Whooping Cough cases on the rise

The County of Riverside Department of Public Health has confirmed fifty-three pertussis cases in Riverside County through April 28, 2014. The majority of the cases are eighteen years of age or younger. This compares to only twelve cases reported at this time last year and reflects increasing cases noted throughout California.

The first death from pertussis in California since 2010 was reported in February 2014: A Riverside County infant died after several weeks of illness.

Infants too young to be vaccinated can be protected by immunizing pregnant women from 27 to 36 weeks of gestation during every pregnancy, irrespective of the patient's prior history of receiving Tdap. As part of the "cocooning" strategy, all close contacts of infants (e.g., parents, siblings, grandparents, child care providers) should also be immunized against pertussis.

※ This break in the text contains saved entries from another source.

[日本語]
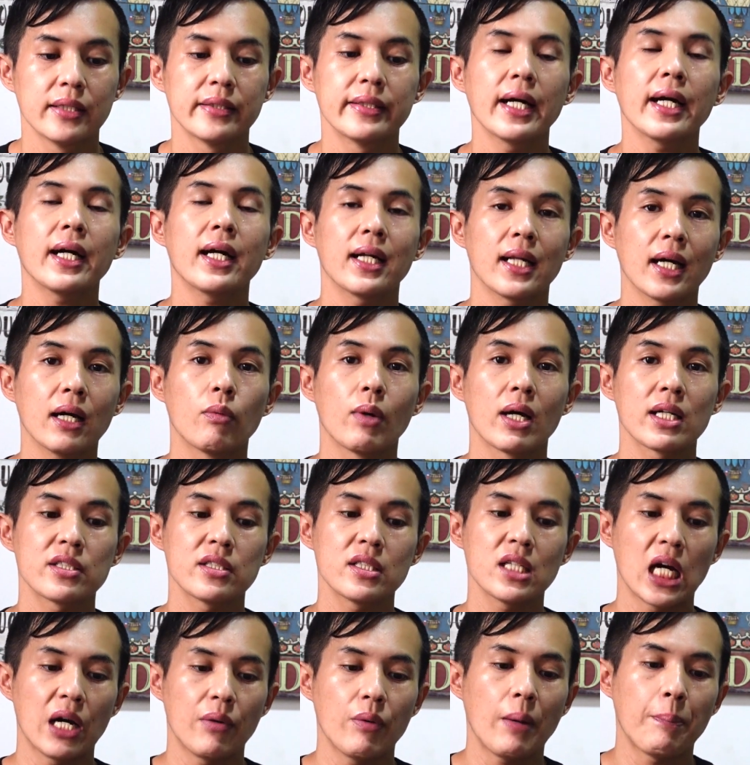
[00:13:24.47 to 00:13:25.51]
だからわ
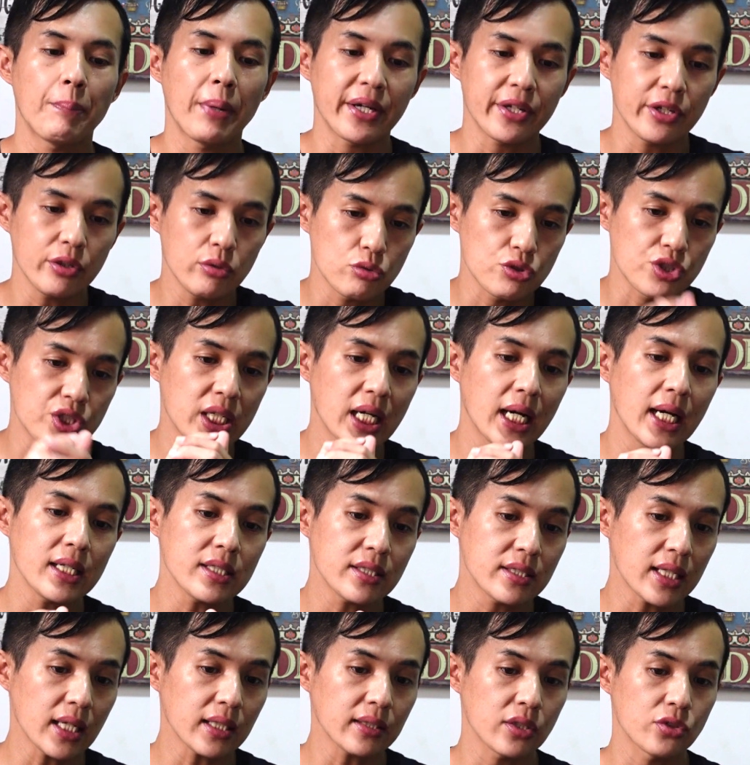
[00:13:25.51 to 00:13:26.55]
しらはパキュン仕返
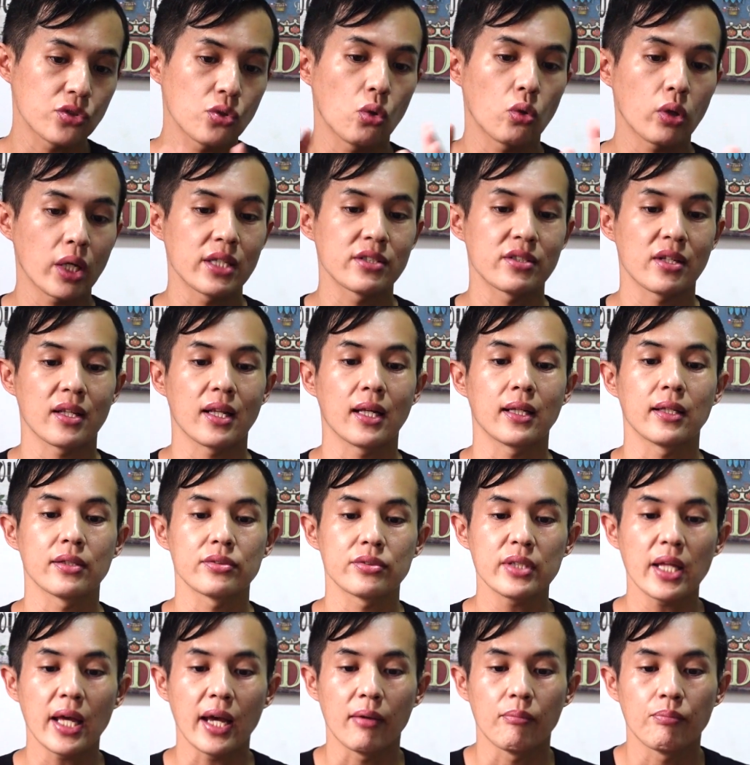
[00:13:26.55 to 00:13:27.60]
したって証言してたんで
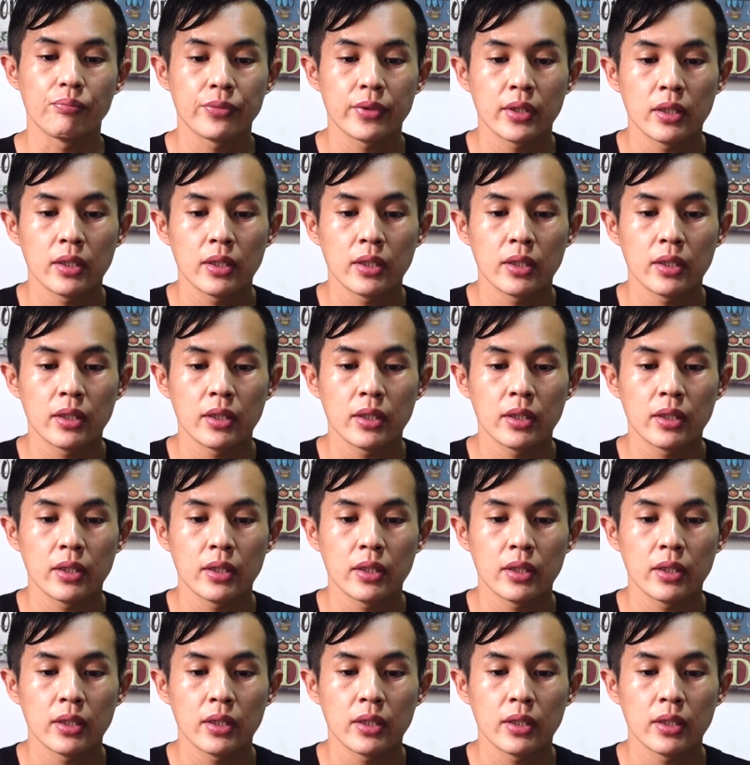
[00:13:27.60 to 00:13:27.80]
すね。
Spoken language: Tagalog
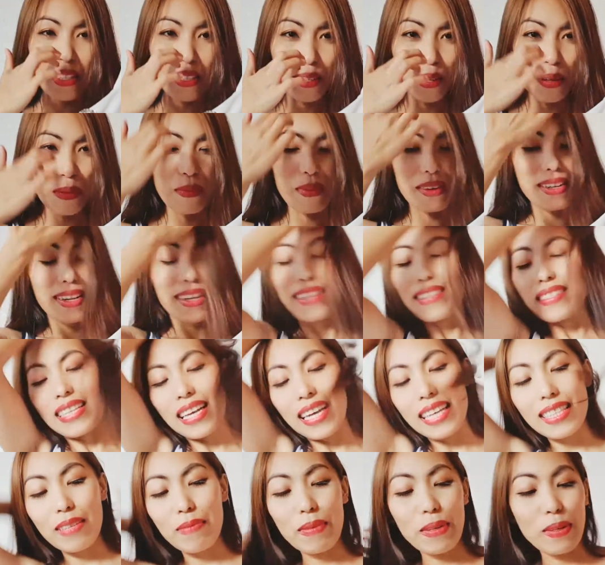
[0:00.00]
naman, na
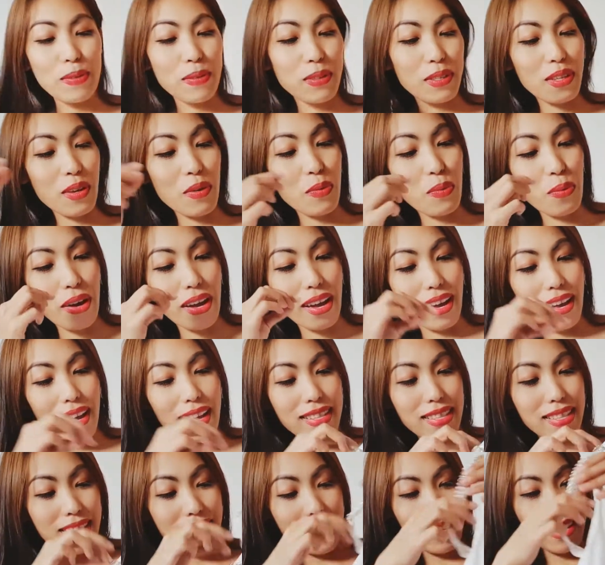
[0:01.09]
-excite naman ako sa
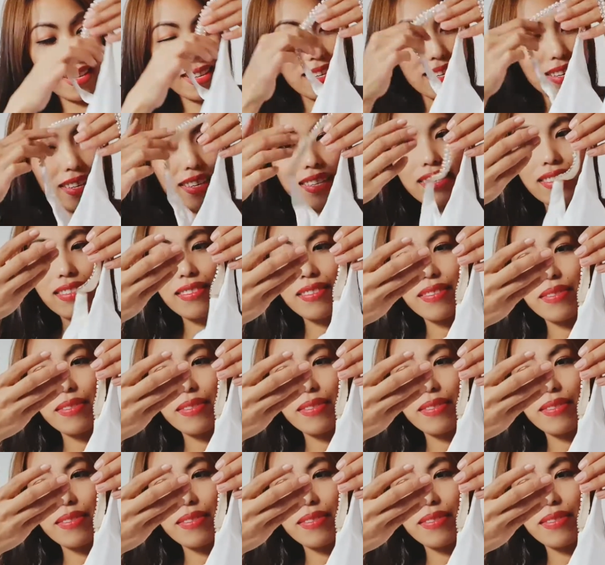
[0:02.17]
wedding.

Recommendations for clinicians:
· Inquire about recent possible pertussis exposures in schools or community settings and consider pertussis despite vaccination status when evaluating patients with respiratory symptoms.
· Consider pertussis regardless of age in the differential diagnosis of patient with unexplained, persistent cough illness. Symptoms of infection are generally milder in teens and adults, especially in those who have been vaccinated.
· Be aware that the diagnosis of pertussis can be a challenge in young infants given that the cough may be undetectable or mild and fever is usually not present. Mild illness may quickly transform into respiratory distress and include apnea, hypoxia or seizures. Delays in treatment may increase the risk of fatal illness in young infants,
especially those under 3 months of age. A white blood cell count of ?20,000 cells/mm3 with ?50% lymphocytes is a strong indication of pertussis.
· Obtain a nasal aspirate (preferable) or nasopharyngeal swab for PCR testing and/or culture (available at reference laboratories) when pertussis is in the differential diagnosis. Serologic tests are not recommended.
· Initiate antibiotic IV treatment prior to test results in patients with a clinical history suggestive of pertussis or with risk factors for severe complications. Azithromycin is the preferred antibiotic because of efficacy and compliance with treatment.
· Instruct all patients/parents diagnosed with pertussis to stay home from school, daycare, or work until they have completed their full course of antibiotics and to avoid contact with infants and others susceptible to the disease.